Goal of the exercise | When you restate the data, keep every word as it is and drop the images.

Dataset extract |
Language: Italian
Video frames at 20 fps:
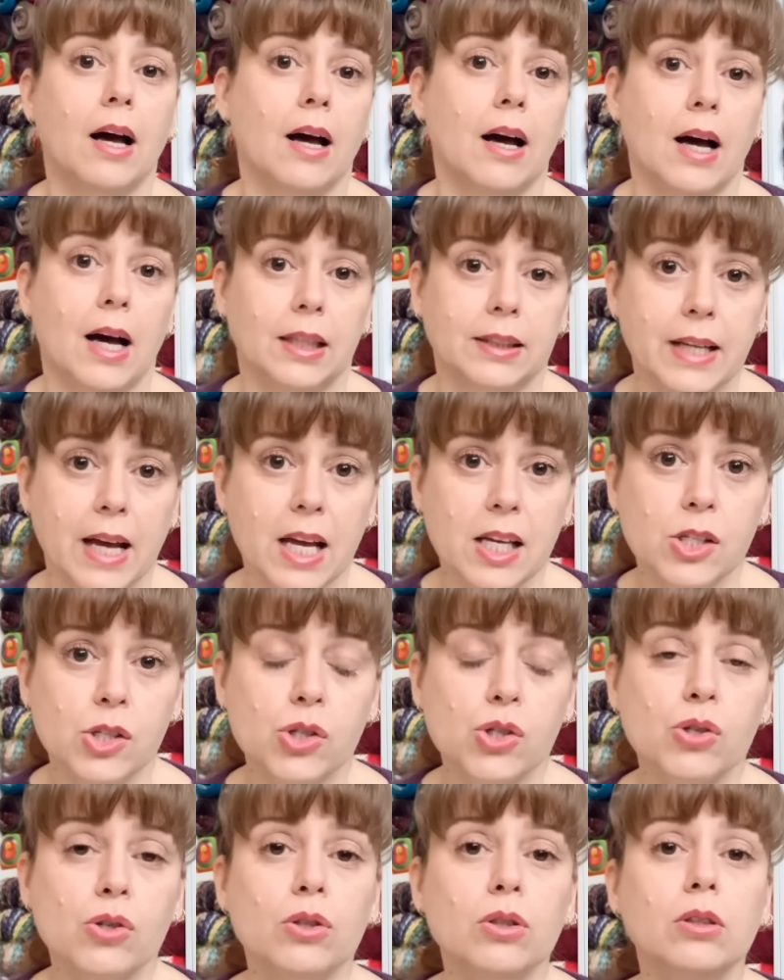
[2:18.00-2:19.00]

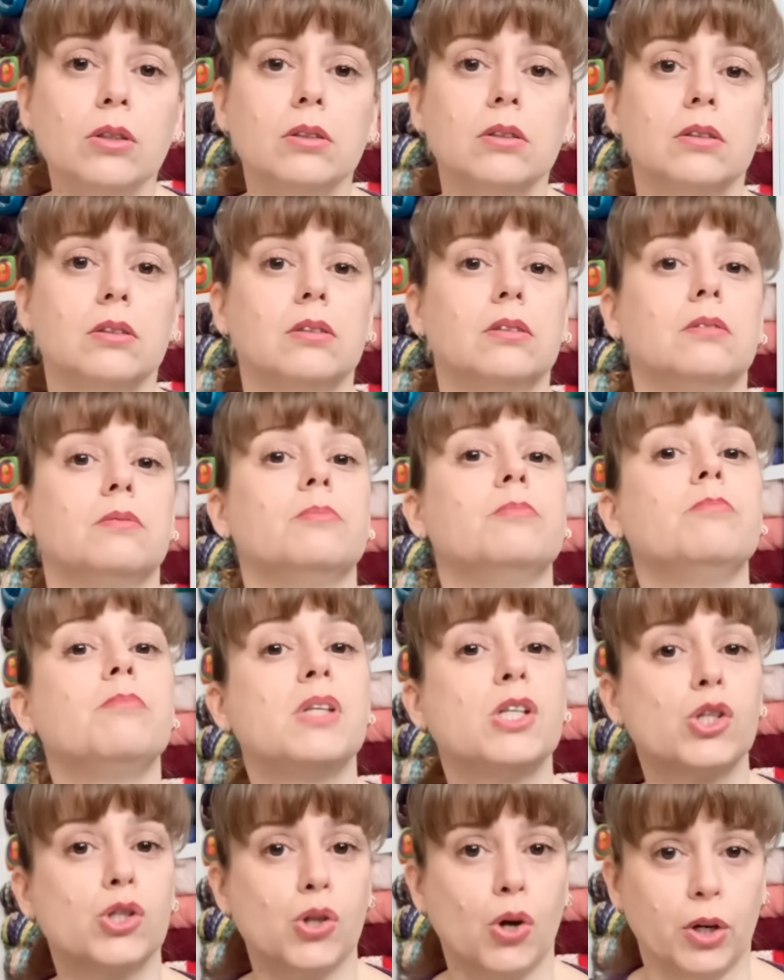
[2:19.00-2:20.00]
Adesso eh, mi
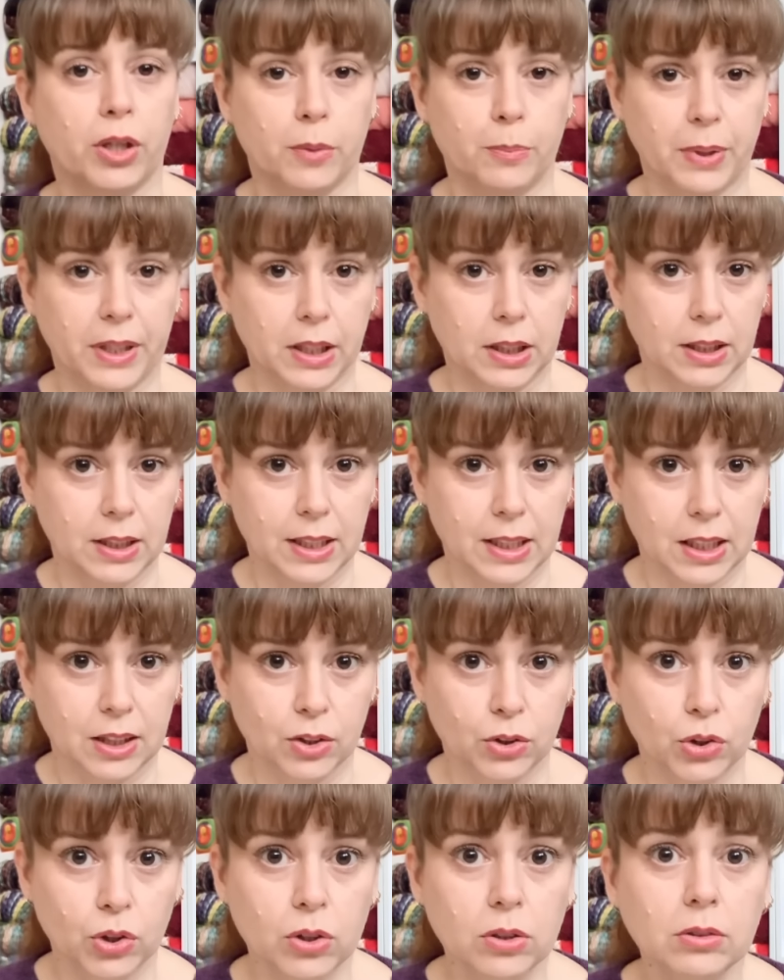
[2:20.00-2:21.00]
sto
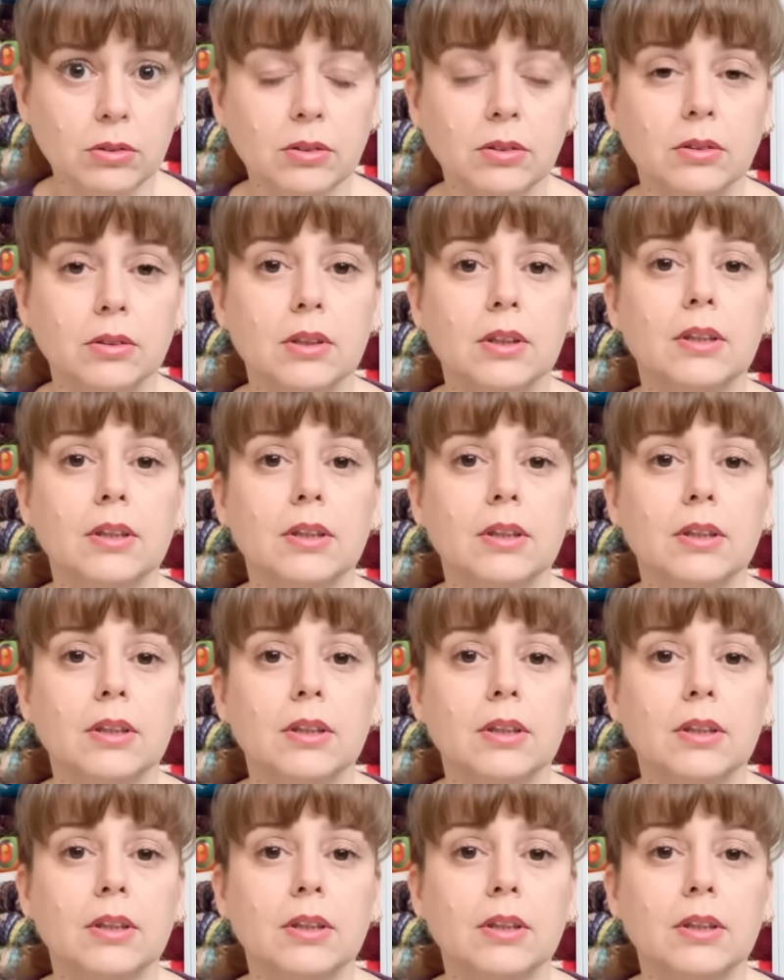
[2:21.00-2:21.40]
riprendendo,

Exercise solution |
Language: Italian
Video frames at 20 fps:
[2:18.00-2:19.00]

[2:19.00-2:20.00]
Adesso eh, mi
[2:20.00-2:21.00]
sto
[2:21.00-2:21.40]
riprendendo,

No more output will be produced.